Keep My Voice may be losing a major financial backer

KMV Logo

UtahPolicy.com is told that the official Keep My Voice effort which has been associated with Entrata boss Dave Bateman may be over, at least for now.

Phill Wright, who headed up KMV, and two assistants have been laid off from Entrata. Wright previously had been chairman of the Davis County GOP and ran unsuccessfully for state party chairman and legislative offices. Wright was the Director of Government Relations for Entrata, but his Facebook says he left the company in June.

Bateman has a policy of not speaking with UtahPolicy.com. Entrata is a successful Utah-County-based software firm, which Bateman founded and controls, that mainly sells property-management software.

Bateman donated $16,000 to the Keep My Voice PAC this year ahead of the Utah GOP primaries. The PAC donated to Republican candidates Karen Hyatt and Jordan Teuscher. Hyatt lost her primary challenge to Sen. Wayne Harper while Teuscher was successful in winning the GOP nomination to replace Rep. Kim Coleman. Previously, donations to KMV from Bateman came through Entrata.

As UtahPolicy.com readers may recall, Keep My Voice sprung up specifically to oppose the 2018 citizen initiative petition being run that year by Count My Vote, an ongoing effort by some leading Utah former officeholders and civic leaders to open up Utah’s election primary process by giving federal, state and county candidates an alternative route to a primary ballot from the traditional political party caucus/delegate/convention route.

CMV stopped their 2014 citizen initiative process when the state Legislature, controlled by Republicans, and GOP Gov. Gary Herbert adopted SB54, which sets up a voter signature route to primary ballots while keeping the traditional candidate convention route, as well.

A group of hard GOP right-wingers hate SB54 and have tried to get the Utah Legislature to repeal it year after year. All efforts have failed.

At first, while they controlled the Central Committee of the state GOP, the anti-SB54 group sued in state and federal court, trying to overturn SB54. They lost in both places, basically bankrupting the state party in the process.

They appealed the case all the way to the Utah Supreme Court, which upheld SB54.

On the federal court side, they appealed all the way to the U.S. Supreme Court, which refused to hear the decision from the 10th Circuit Court of Appeals, which upheld SB54. Bateman took over the state party’s legal bills, settling up with their attorneys.
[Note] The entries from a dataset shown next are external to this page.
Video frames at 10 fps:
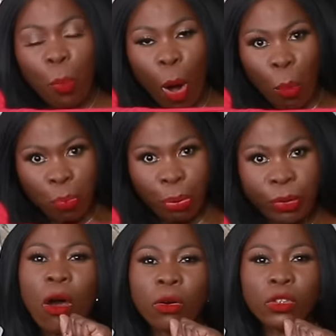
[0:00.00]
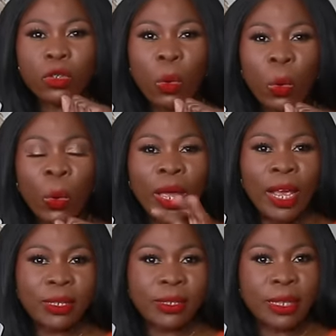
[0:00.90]
pump, also
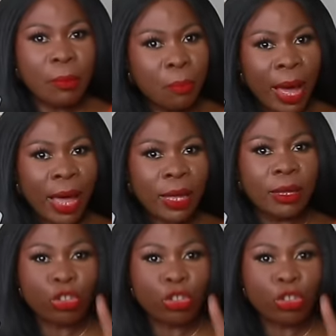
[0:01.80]
a slim back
However, KMV won a significant victory in 2018. After CMV got the required number of voter signatures statewide, and 10 percent of the voter signatures in 26 of 29 state Senate districts — a citizen initiative petition requirement — KMV successfully got a few hundred rural voters who signed the CMV petition to take their names off — thus killing the CMV petition (which sought to memorialize SB54 with a citizen approval vote in that November’s general election).

CMV went to state court, but KMV prevailed before the Utah Supreme Court in upholding the current citizen initiative petition law.

While a number of citizens and financial big-hitters supported Count My Vote, Keep My Voice was basically bankrolled by Bateman’s Entrata — which employed Wright and two others, who, UtahPolicy.com is told, were laid off last week from the software firm.

This doesn’t mean that anti-SB54 hard-liner GOP legislators and individuals will stop an effort to get the Legislature and new governor (most likely Lt. Gov. Spencer Cox, who has won the GOP nomination) to repeal or gut SB54.

However, leaders of Count My Vote, which include former GOP Gov. Mike Leavitt, have said time and again any effort to repeal or gut SB54 will be met by a brand new citizen initiative petition — this time with the intent of gathering enough signatures in rural Senate districts to stop KMV, or any other anti-SB54 group, from getting enough signature-signers to take their names off of the CMV petitions to kill the petition — as happened in 2018.

At least for now, it appears, Wright and his two assistants won’t be getting paid by Entrata to keep the KMV effort alive, as SB54 remains in place and there is no active Count My Vote effort to take it before voters for their approval.

And with significant change in the membership of the state Republican Party’s Central Committee (even though Bateman has won a spot on the party’s 160-member controlling group), there appears no appetite to continue the SB54 fight within in the party at this time, either.